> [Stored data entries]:

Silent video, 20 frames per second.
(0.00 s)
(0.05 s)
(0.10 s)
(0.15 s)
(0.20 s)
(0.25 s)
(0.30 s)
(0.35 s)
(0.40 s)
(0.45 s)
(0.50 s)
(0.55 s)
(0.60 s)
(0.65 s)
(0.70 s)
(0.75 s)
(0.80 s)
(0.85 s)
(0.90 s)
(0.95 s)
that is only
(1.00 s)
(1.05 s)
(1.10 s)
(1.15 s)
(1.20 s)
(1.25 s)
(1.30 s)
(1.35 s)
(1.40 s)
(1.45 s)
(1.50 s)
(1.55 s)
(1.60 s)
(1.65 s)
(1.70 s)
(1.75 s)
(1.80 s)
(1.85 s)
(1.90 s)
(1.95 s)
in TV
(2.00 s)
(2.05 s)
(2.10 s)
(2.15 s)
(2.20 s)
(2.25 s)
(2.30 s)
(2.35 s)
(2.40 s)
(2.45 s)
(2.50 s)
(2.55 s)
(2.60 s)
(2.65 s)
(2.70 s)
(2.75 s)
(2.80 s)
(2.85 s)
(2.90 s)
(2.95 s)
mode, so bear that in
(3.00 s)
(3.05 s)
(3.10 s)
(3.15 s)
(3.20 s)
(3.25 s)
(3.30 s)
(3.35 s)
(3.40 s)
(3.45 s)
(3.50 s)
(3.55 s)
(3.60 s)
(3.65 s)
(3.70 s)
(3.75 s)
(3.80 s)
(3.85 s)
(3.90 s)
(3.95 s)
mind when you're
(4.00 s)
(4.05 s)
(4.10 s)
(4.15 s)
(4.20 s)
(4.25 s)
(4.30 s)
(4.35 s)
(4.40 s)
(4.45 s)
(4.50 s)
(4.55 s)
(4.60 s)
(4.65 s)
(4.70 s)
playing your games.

* * *

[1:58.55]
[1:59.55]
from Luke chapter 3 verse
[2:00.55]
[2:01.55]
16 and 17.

---

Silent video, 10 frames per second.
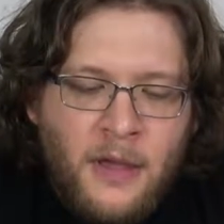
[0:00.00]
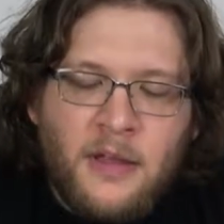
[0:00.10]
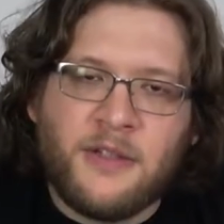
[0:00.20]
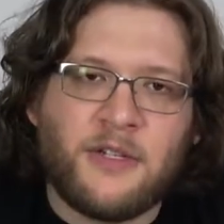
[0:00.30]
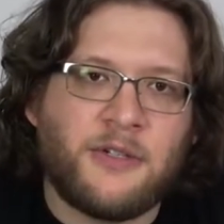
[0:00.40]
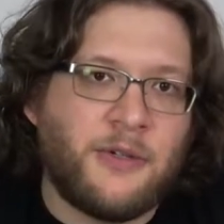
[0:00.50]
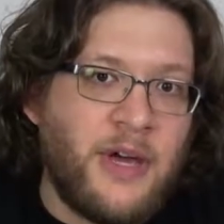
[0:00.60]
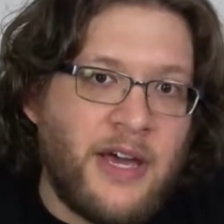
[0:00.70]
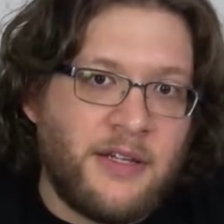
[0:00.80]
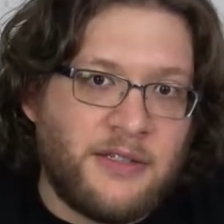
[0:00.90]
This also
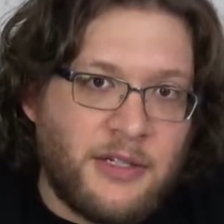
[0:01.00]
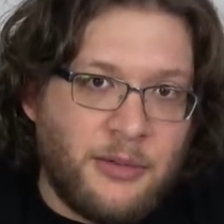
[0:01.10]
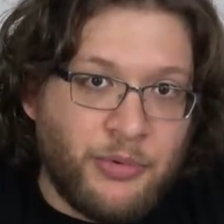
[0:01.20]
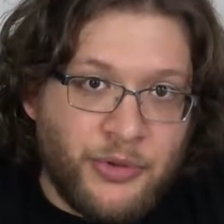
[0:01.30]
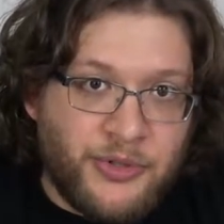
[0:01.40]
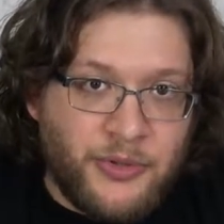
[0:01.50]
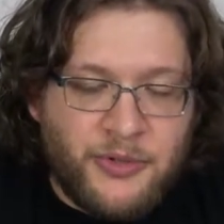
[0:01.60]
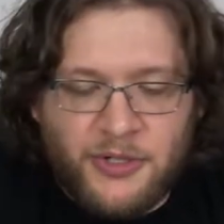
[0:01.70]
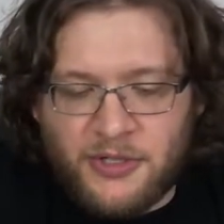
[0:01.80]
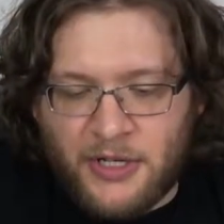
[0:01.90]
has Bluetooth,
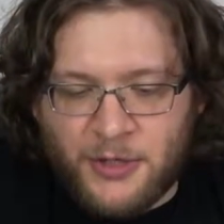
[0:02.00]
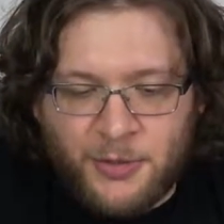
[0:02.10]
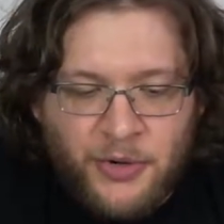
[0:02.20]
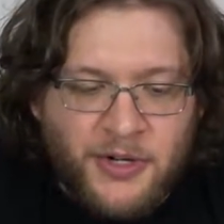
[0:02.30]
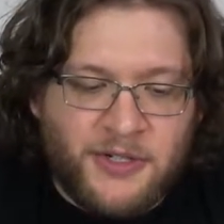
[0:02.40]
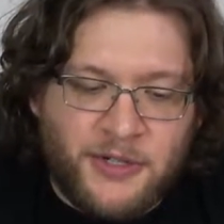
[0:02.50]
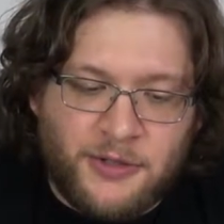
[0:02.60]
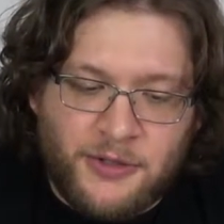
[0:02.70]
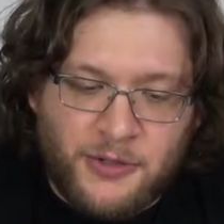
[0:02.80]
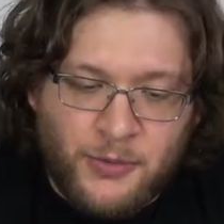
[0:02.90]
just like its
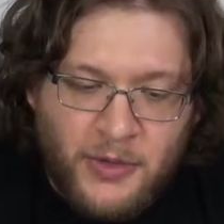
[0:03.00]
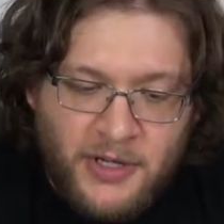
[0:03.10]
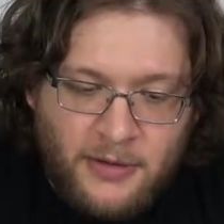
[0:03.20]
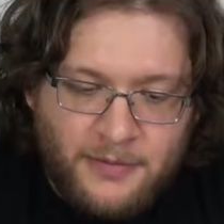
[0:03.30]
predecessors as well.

> [About this task]:
Go through the data above and copy each line that holds the word "frames".

> [Expected answer]:
Silent video, 20 frames per second.
Silent video, 10 frames per second.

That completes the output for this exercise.